Zimbabweans Speak: 'We Want Change'

Rising prices, empty shelves: Zimbabwe at a crossroads.

HWANGE, Zimbabwe, April 7, 2008, — -- American journalists are not welcome in Zimbabwe, so we entered the country as tourists, crossing the border from neighboring Zambia.

The difference between the two countries is immediately clear.

Zambia is buzzing with a vibrant tourist trade. Zimbabwe is a country that has come to a complete stop.

The first sign comes on the roads. Heading inland toward the town of Hwange, in western Zimbabwe, we drove along the main road for nearly an hour without seeing a single car.

That's one measure of the economic collapse here. Very few people have the money to buy gas and, beyond that, there's very little reason to travel: no business, exports, or tourism.

When we arrived in Hwange, the hardship was even clearer.
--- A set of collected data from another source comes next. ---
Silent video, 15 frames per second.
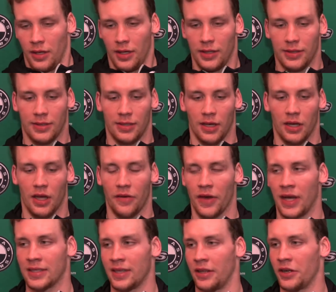he's
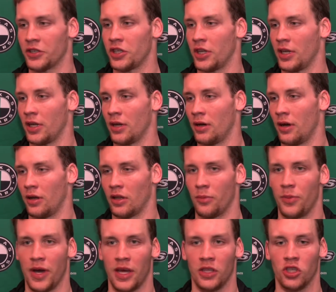giving us energy on the
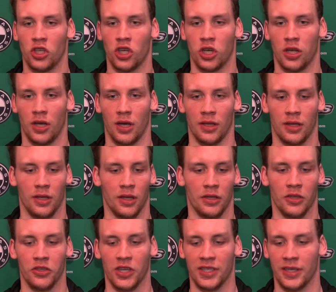bench and
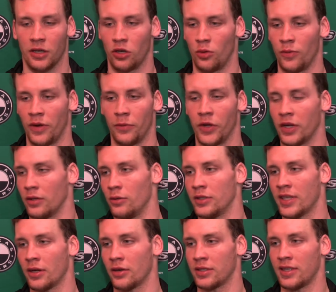in the dressing room when we are
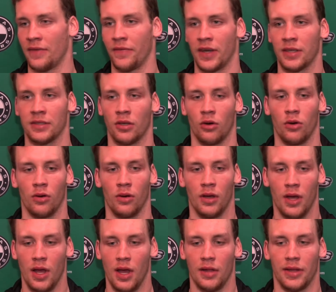losing or something. So
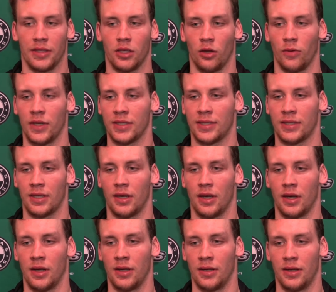it's always
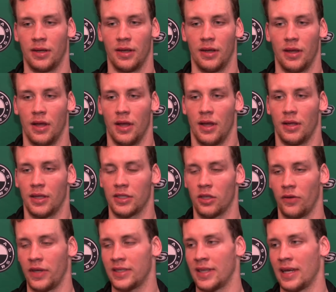
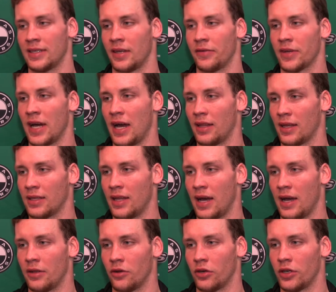nice to have a guy like
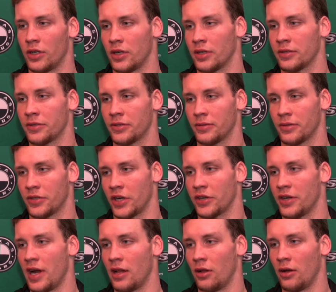that or
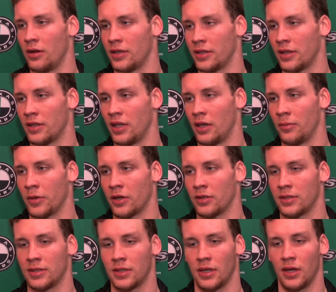Craig Rallo in the team,
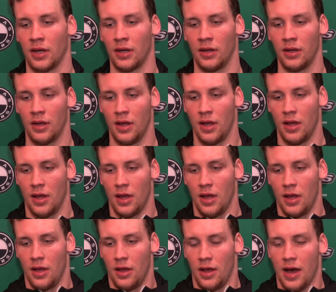because
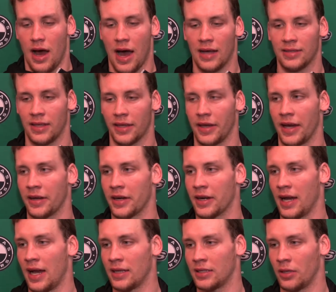us, like younger
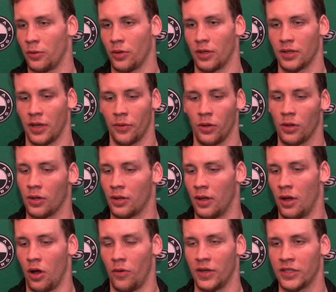guys, they will
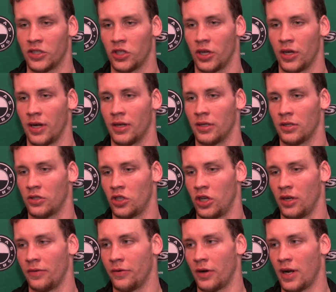always cheer
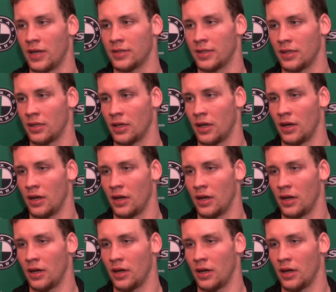for us, and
Inside the main grocery store, the shelves were empty. Store employees told us suppliers hadn't come for months. The one thing they did have was cheap cane liquor. We found a bakery with no bread and a butcher with no meat. I wondered why they bothered staying open.

The people here blame Zimbabwe's president, Robert Mugabe. He has ruled this country for 28 years — first, seen as a hero for winning independence from Great Britain, but later as a ruthless dictator known to have slaughtered opponents and presided over the dissolution of the Zimbabwean economy.

Zimbabweans have waited more than a week for the results of the presidential election between Mugabe and Morgan Tsvangirai, the leader of the opposition. The opposition has claimed victory but Mugabe and his ruling ZANU-PF party are using every tactic they can to delay the results and — opposition supporters increasingly worry — steal the election.

Now, there's talk of a possible run-off election.

There's no doubt about who won the initial round in Hwange. Local election results showed more than 8,000 for Tsvangirai, just 16 for Mugabe.

"I tell you, people are struggling in this country," local opposition supporter Bernard Staddon told us. "They're struggling, and they can't take it anymore."

"He [Mugabe] is hoping to rig the runoff again. That's what he's hoping," he said.

"He's already rigged the election so why can't he rig the runoff."

Around town, many people say that Tsvangirai is their president.

"Do you think Mugabe tied with Tsvangirai?" I asked a shopkeeper in a local market. "No, I don't believe it," she said.

"You think he fixed it?" I asked.

"Tsvangirai is the winner," she said.

It was amazing to see what qualifies as a market in Zimbabwe. There were just a few stalls selling basic things. And yet inflation is so high that the prices of simple things are denominated in the tens of millions of Zimbabwean dollars.

I changed two U.S. dollars and received one hundred million Zimbabwean dollars in return, which still wasn't enough to buy a bag of flour.

In the market, we met Kumbalani. He used to work as a locksmith. Now he sells tomatoes grown in his back yard.

"Can you make a living doing this?" I asked him.

"This is just to survive," he said. "The money I make here can't buy anything, just bread."

Even that is difficult here, when the bakeries don't have any bread.

"We just want a change," he said. "We don't know what will happen, but what we want is a change."

Most of all, Kumbalani and many other Zimbabweans want a change in leadership. But, for now, change in Zimbabwe has been delayed once again.